In den 30 Jahren seit dem Mauerfall sind 704 000 Menschen aus den fünf Flächenländern der ehemaligen DDR nach Baden-Württemberg gezogen. Abzüglich der Wegzüge nach Sachsen, Brandenburg, Sachsen-Anhalt, Thüringen und Mecklenburg-Vorpommern ergibt das ein Plus von 336 000 Menschen, wie das Statistische Landesamt am Mittwoch mitteilte. Allerdings kehrte sich das Verhältnis in den vergangenen Jahren um: Rund 2800 Einwohner verlor der Südwesten demnach seit 2014 an die ostdeutschen Bundesländer.

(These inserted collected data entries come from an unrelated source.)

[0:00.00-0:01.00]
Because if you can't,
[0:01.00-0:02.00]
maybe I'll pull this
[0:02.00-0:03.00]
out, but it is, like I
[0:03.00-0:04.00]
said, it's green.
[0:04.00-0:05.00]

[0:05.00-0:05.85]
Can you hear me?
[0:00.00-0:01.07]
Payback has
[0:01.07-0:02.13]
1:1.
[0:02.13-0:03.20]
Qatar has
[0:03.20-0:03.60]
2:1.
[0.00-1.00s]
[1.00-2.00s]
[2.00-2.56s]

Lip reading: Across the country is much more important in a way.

Dass zuletzt mehr Menschen nach Ostdeutschland als in den Südwesten gezogen sind, liegt nach Einschätzung von Werner Brachat-Schwarz vom Landesamt an der verbesserten Arbeitsmarktsituation im Osten. Es seien viele Menschen im erwerbsfähigen Alter weg- oder zurückgezogen. Auch die höheren Lebenshaltungskosten in Baden-Württemberg könnten eine Rolle spielen. Besonders unmittelbar nach der Wende waren viele Ostdeutsche in den Südwesten gezogen. Vor allem in den Ballungsraum Stuttgart. Die Auswertung bezieht sich auf die Jahre 1989 bis 2018 ohne Berlin.

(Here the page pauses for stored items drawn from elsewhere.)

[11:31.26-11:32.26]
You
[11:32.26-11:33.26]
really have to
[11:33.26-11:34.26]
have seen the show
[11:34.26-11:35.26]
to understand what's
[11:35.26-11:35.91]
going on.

Im Vergleich zum gesamten Bundesgebiet verliert Baden-Württemberg seit 2014 mehr Einwohner als hinzukommen. Viele junge Menschen ziehen laut Brachat-Schwarz etwa nach Berlin oder Hamburg. Die innerdeutsche Wanderung macht aber nur einen kleinen Teil der Bevölkerungsentwicklung aus. Mit einer Zunahme um 46 000 Menschen im vergangenen Jahr schneide Baden-Württemberg im Vergleich gut ab. Das liege vor allem an der starken Zuwanderung aus dem Ausland.